Open brutality meets the NYT journo when he visits a 'detention centre' run by the militia:
We walked through the entrance gates of the center and stood, briefly, outside the main hall. Looking through the doors, I saw about 100 detainees squatting on the floor, hands bound behind their backs; most were blindfolded. To my right, outside the doors, a leather-jacketed security official was slapping and kicking a detainee who was sitting on the ground. We went to a room adjacent to the main hall, and as we walked in, a detainee was led out with fresh blood around his nose. The room had enough space for a couple of desks and chairs; one desk had bloodstains running down its side. . . .Needlenose comments:
A few minutes after the interview started, a man began screaming in the main hall, drowning out the Saudi's voice. ''Allah!'' he shouted. ''Allah! Allah!'' It was not an ecstatic cry; it was chilling, like the screams of a madman, or of someone being driven mad. ''Allah!'' he yelled again and again. The shouts were too loud to ignore. Steele left the room to find out what was happening. When returned, the shouts had ceased. But soon, through the window behind me, I could hear the sounds of someone vomiting, coming from an area where other detainees were being held, at the side of the building.
. . . One afternoon as I was standing near City Hall, I heard a gunshot from within or behind the detention center. In previous days, I saw or heard, on several occasions, accidental shots by commandos -- their weapons discipline was far from perfect -- so I assumed it was another negligent discharge. But within a minute or so, there was another shot from the same place -- inside or behind the detention center.

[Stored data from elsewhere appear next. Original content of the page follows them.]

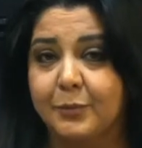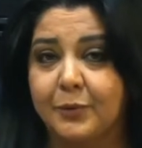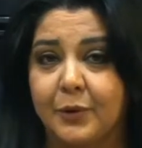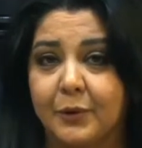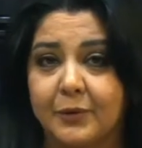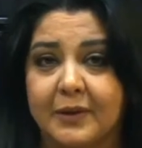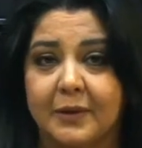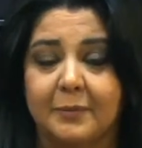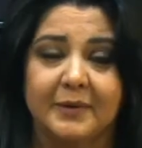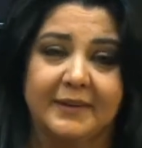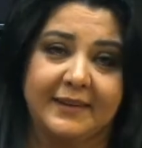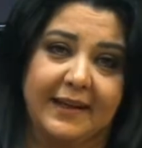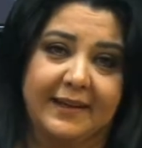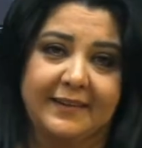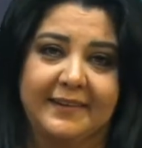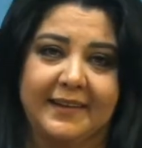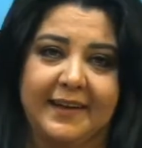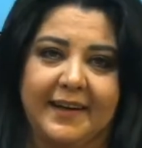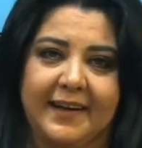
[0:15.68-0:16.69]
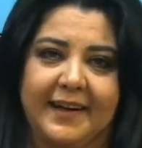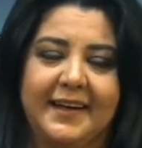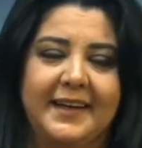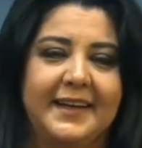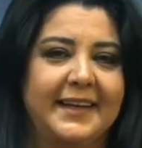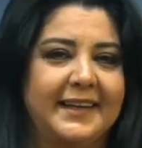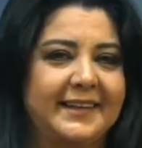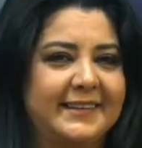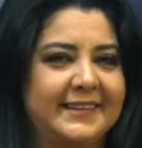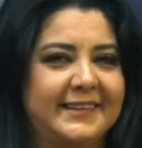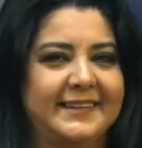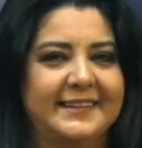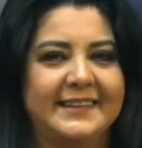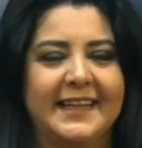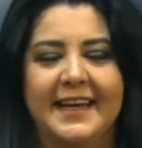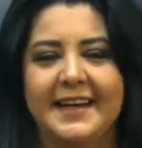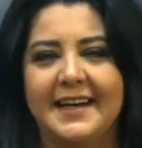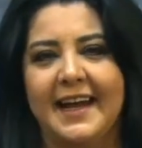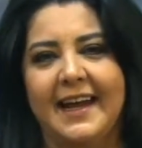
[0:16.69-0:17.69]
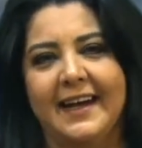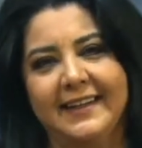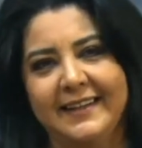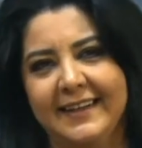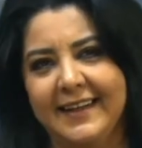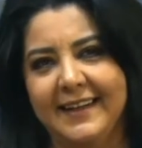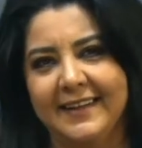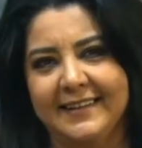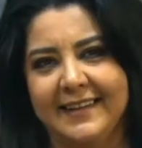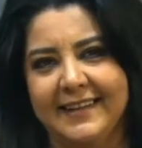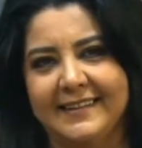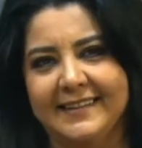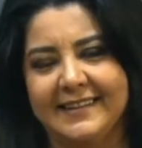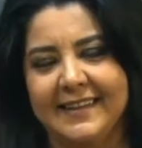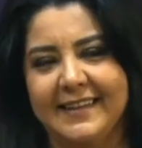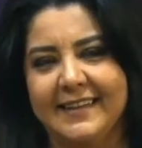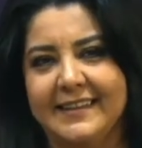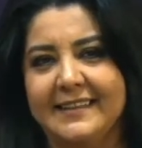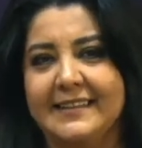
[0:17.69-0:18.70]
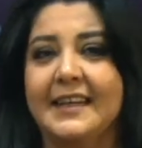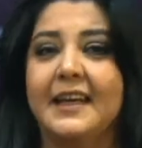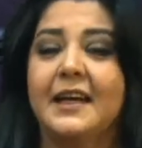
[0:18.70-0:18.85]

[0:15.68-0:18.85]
programından daha sizler her neredeyseniz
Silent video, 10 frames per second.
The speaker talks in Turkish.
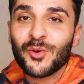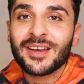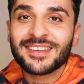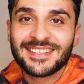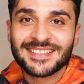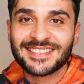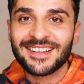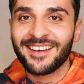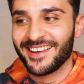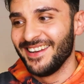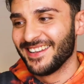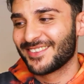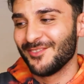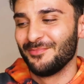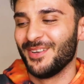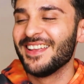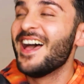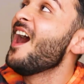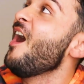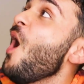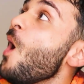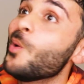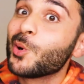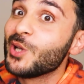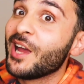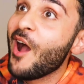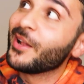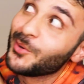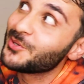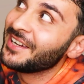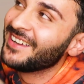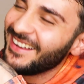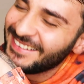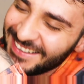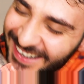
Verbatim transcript: oradan girdiğini hayal ettim Al Ama hoca geldi hoca geldi.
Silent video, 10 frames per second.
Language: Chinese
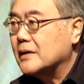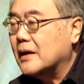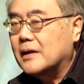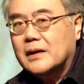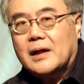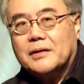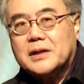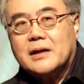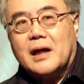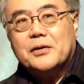哎，好
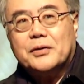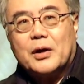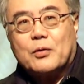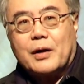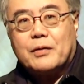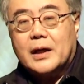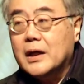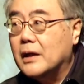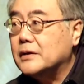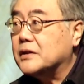像看了有点怪怪。
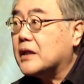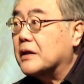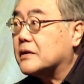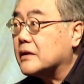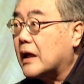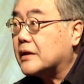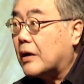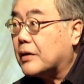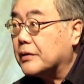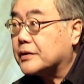第三次在祷
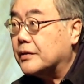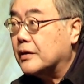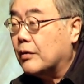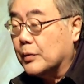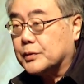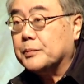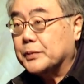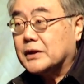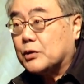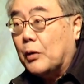告时候，我不是不
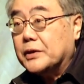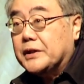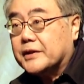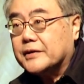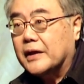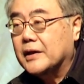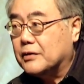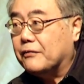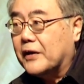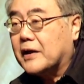是同一次，
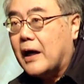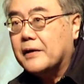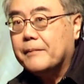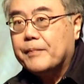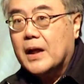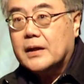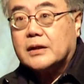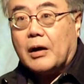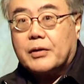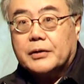就分开在
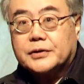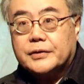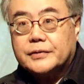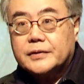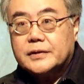祷告时候，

There are caveats throughout the article that, of course, the U.S. isn't really condoning any of this brutality, much less pursuing it as an intentional policy. And yet, all of the above incidents occurred in the presence of American military officers and a U.S. civilian journalist.So there you are: death squads, murdered captives, torture, and a farrago of lies issued to justify it. Don't let that language fatigue get you: we're not talking of washing powder here, although one assumes it will wash pristine white.